Welcome to Experts Exchange

Add your voice to the tech community where 5M+ people, just like you, are talking about what matters.

  • Help others & share knowledge
  • Earn cash & points
  • Learn & ask questions
Solved

Large scale XML to DB transformation

Posted on 2011-03-12
12
738 Views
Last Modified: 2012-08-14
I am trying to import a large collection of XML files into a database. The collection contains 1400+ files. Each file on average has 300MB of data.  Each file contains a group of 1000+ XML documents within it - multiple instances of the following tags:

<?xml version="1.0" encoding="UTF-8"?>
<!DOCTYPE abc-new_doc SYSTEM "abc-08-23.dtd" [ ]>
<abc-new_doc  lang="EN" dtd-version="v4.2 2006-08-23" file="20110125.XML" status="PRODUCTION" id="abc-new_doc " country="US" date-reported="20110110">


The first challenge is to deal with grouped xml documents. The current plan is to write a vb program that will parse all 1400+ files and remove the subdocument (<?XML and <!DOCTYPE) xml identifier tags. The program will also add a <group> tag to the beginning of each file and the corresponding </group> tag to the end of each file. Hopefully, this will create an xml - conforming structure with only one 1st level tag.

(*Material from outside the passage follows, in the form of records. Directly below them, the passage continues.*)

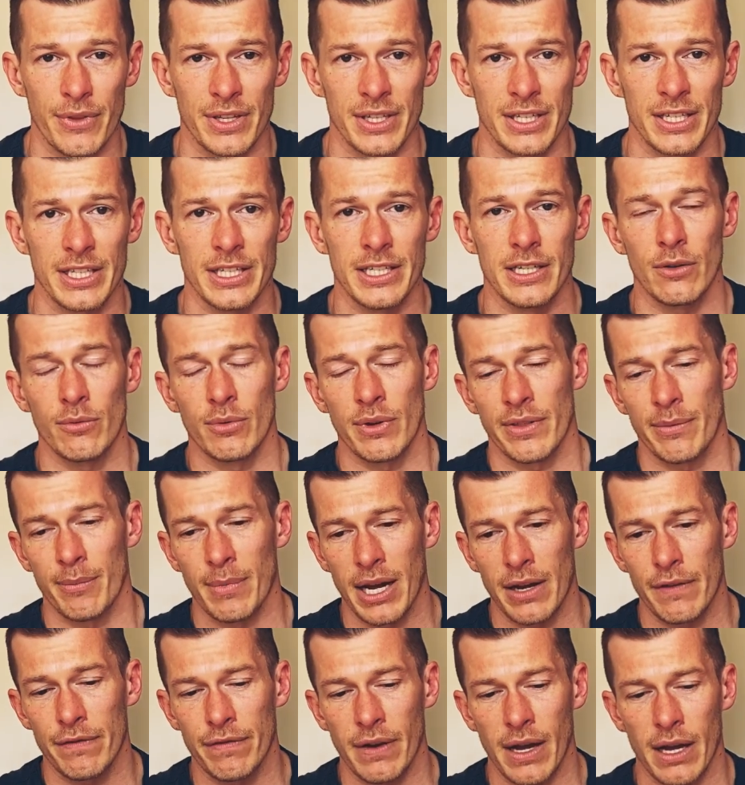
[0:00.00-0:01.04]
here with my
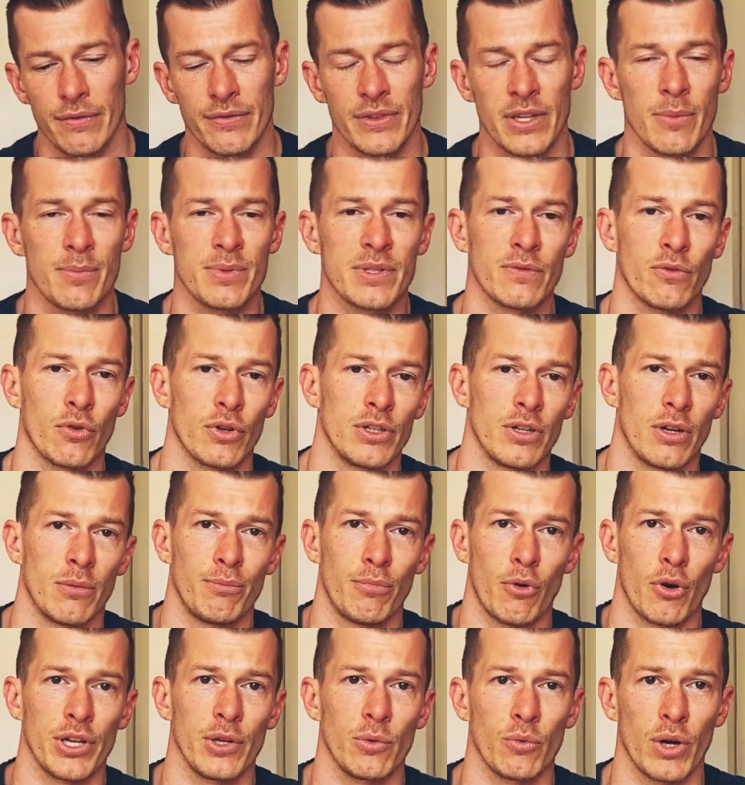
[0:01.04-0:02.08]
5 tips for your
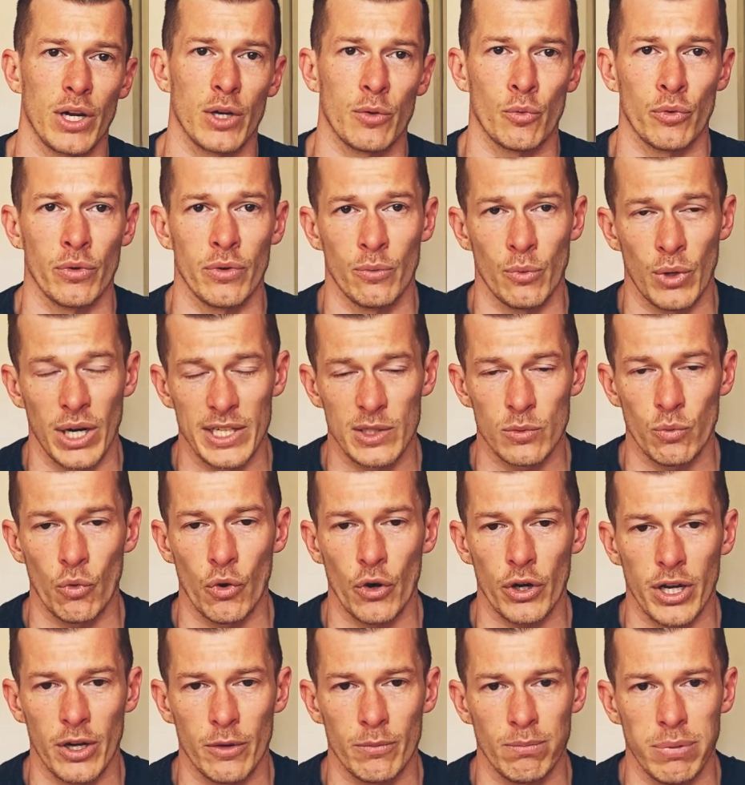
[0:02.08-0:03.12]
body weight
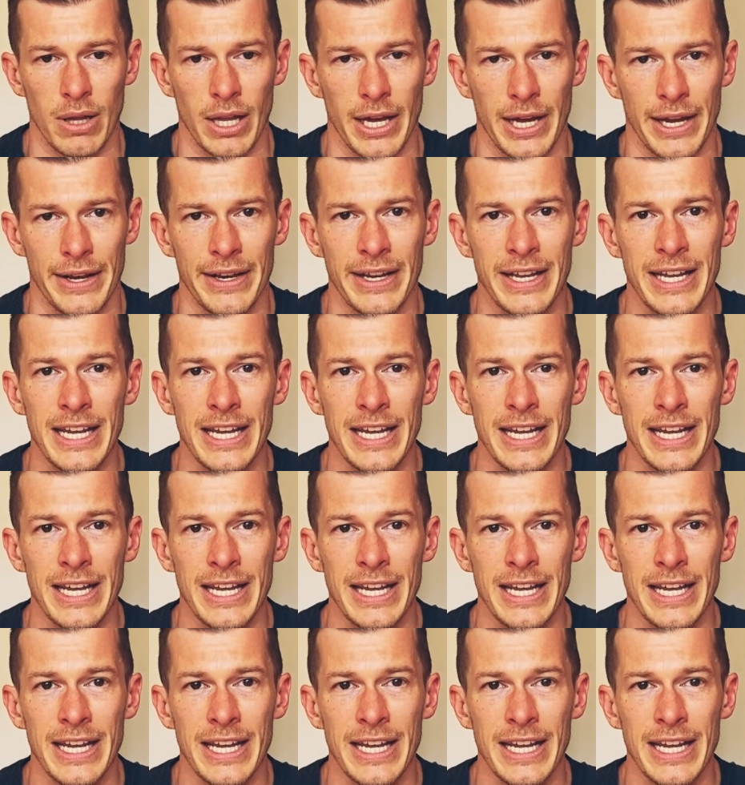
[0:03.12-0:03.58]
workout plan.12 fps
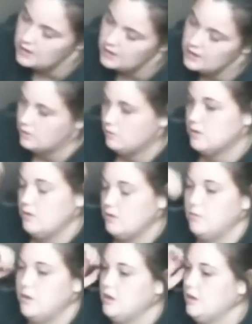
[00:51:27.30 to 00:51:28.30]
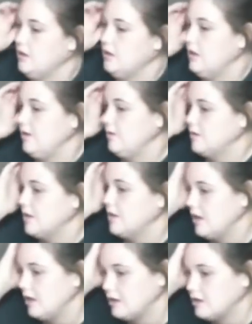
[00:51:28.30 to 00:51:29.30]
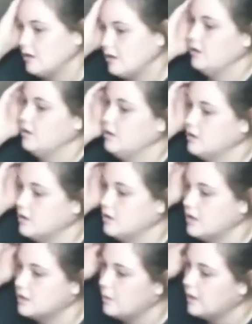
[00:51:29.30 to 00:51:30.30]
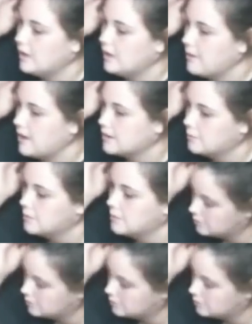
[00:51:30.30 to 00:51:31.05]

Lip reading: I knew something. And he was like, that's why he kept asking me so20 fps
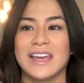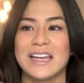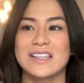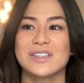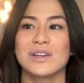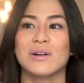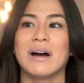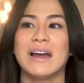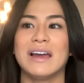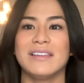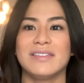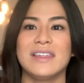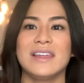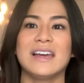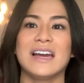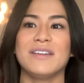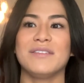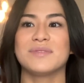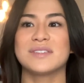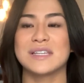And so I think
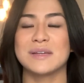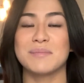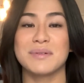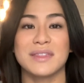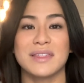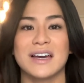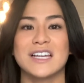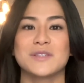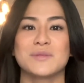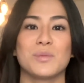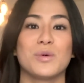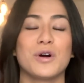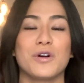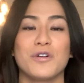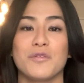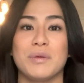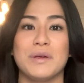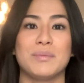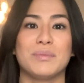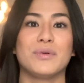I sympathize more
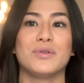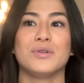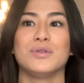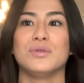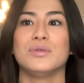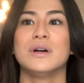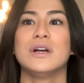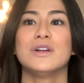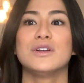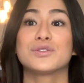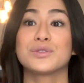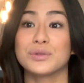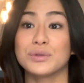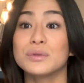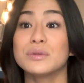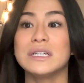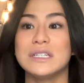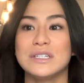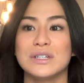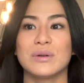with people who
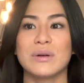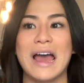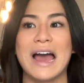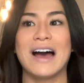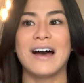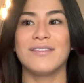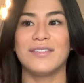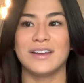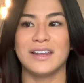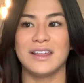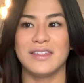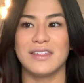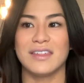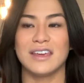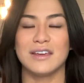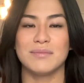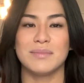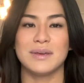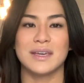truly don't have anything,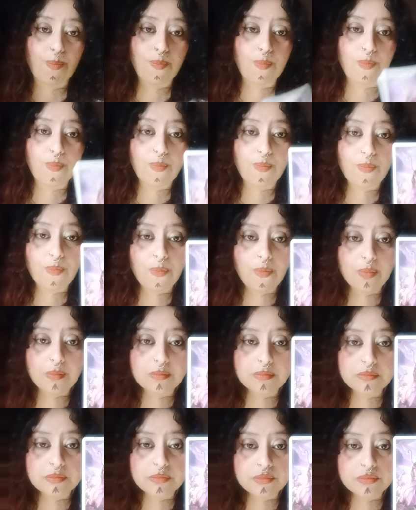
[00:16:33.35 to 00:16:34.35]

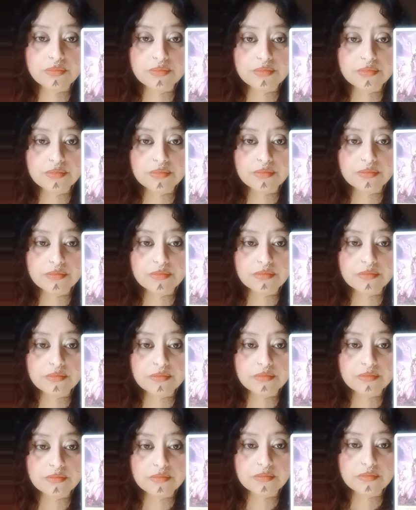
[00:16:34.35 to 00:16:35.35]

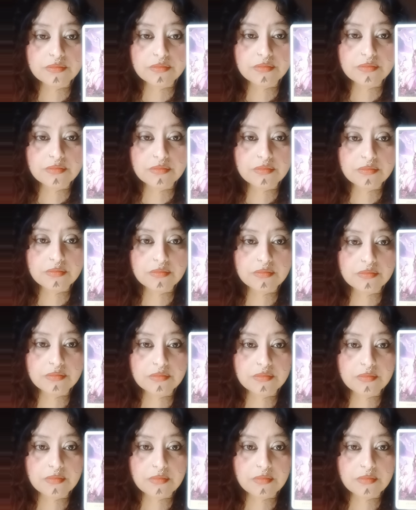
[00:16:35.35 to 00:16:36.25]
(no one is talking)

The second challenge is to find a robust data transformation tool, that can import 300mb XML files and insert them into some database. I read good things about Talend and Pentaho - I am not familiar with either of those. I want to make sure that the tool I select can be used from a command line (I would have to automate the importation of 1400 files) and can also handle 300mb XML docs. (the other approach is to separate the 300mb group xml docs into smaller subfiles)

The third challenge is a choice of a database. The considerations here is cost, ability to handle a large volume of data, and, optionally, analytic capability for analyzing the data. I am currently debating between MySQL and SQL Server. Oracle DB seems to be more expansive.than SQL server and I am not sure I need it.

This is a challenging project (at least for me). I will award the points to the expert who can guide me through the implementation.

Thank you.


 
0
Comment
Question by:cyber-33
  • 6
  • 5
12 Comments
 
LVL 1

Expert Comment

by:robbert_nl
ID: 35123157
1st challenge:

VB or VB.NET should do the job. Both come with objects to parse XML objects and there are objects available online that you can add. The biggest challenge however will be finding the right object that can parse such big XML files as to prevent from stack overflow.

2nd challenge:

I don't know Talend and Pentaho, so I cannot comment on those.

If you are going to make a VB program that already parses your XML documents to remove certain XML tags, why not make a VB program that parses these documents and inserts the data into a database. Saves you the time selecting a data transformation tool and getting familiar with it.

3rd challenge:

I see no reason why you can't use MySQL. It is capable of handling very large volumes too, if you use the XtraDB storage engine, which you can find in Percona Server or Maria DB.
0
 
LVL 37

Expert Comment

by:ValentinoV
ID: 35126957
In the case that you choose for SQL Server, you'll get a data transformation service for free.  This is called Integration Services (SSIS).  It comes with an IDE (BIDS - Business Intelligence Development Studio) and can be used to build "packages" to import XML files.

Here's a small "how to" on how you'd set up such a flow: http://www.ehow.com/how_7565252_import-xml-files-relational-database.html

That is just an explanation on how to import one file.  You should set up a Control Flow that loops over your files and imports them.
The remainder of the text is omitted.